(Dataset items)
******************************
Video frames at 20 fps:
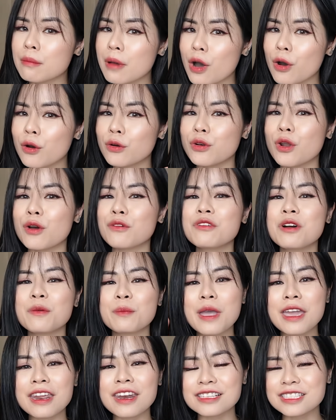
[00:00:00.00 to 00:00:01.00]
màu nó vừa
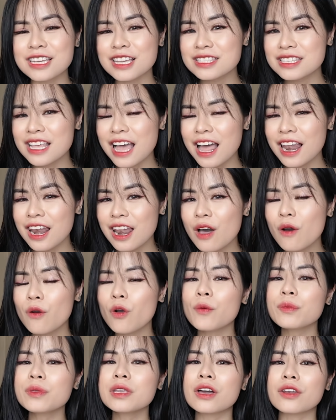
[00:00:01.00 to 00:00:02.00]
bền ở trên da lâu
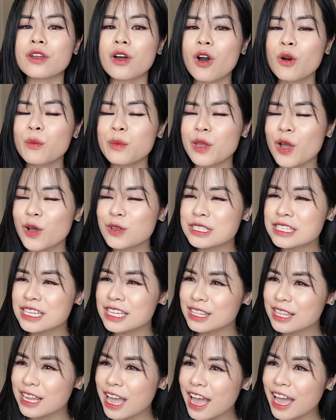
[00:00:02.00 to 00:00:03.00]
cũng như là nó không bị
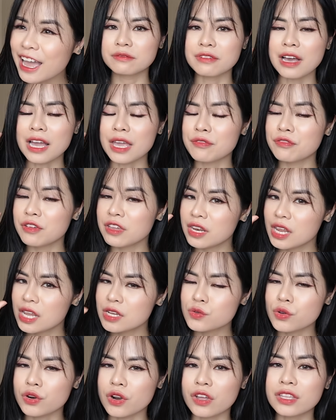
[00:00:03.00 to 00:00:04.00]
oxida và cái finish
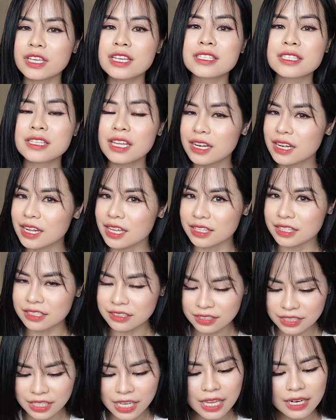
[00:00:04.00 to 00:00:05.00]
của nó thì rất là tự
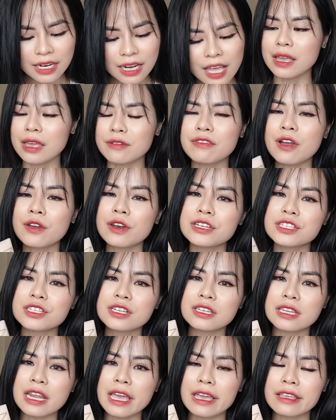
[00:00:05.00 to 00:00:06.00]
nhiên cái
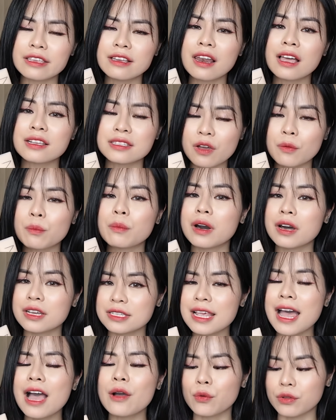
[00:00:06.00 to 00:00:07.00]
foundation này như là dòng mới
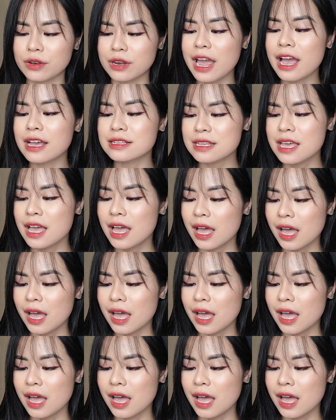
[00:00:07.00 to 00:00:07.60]
ra của NARS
******************************
[What to produce]: Because pictures are not wanted, give every entry above again exactly without them.

[Answer below]:
Video frames at 20 fps:
[00:00:00.00 to 00:00:01.00]
màu nó vừa
[00:00:01.00 to 00:00:02.00]
bền ở trên da lâu
[00:00:02.00 to 00:00:03.00]
cũng như là nó không bị
[00:00:03.00 to 00:00:04.00]
oxida và cái finish
[00:00:04.00 to 00:00:05.00]
của nó thì rất là tự
[00:00:05.00 to 00:00:06.00]
nhiên cái
[00:00:06.00 to 00:00:07.00]
foundation này như là dòng mới
[00:00:07.00 to 00:00:07.60]
ra của NARS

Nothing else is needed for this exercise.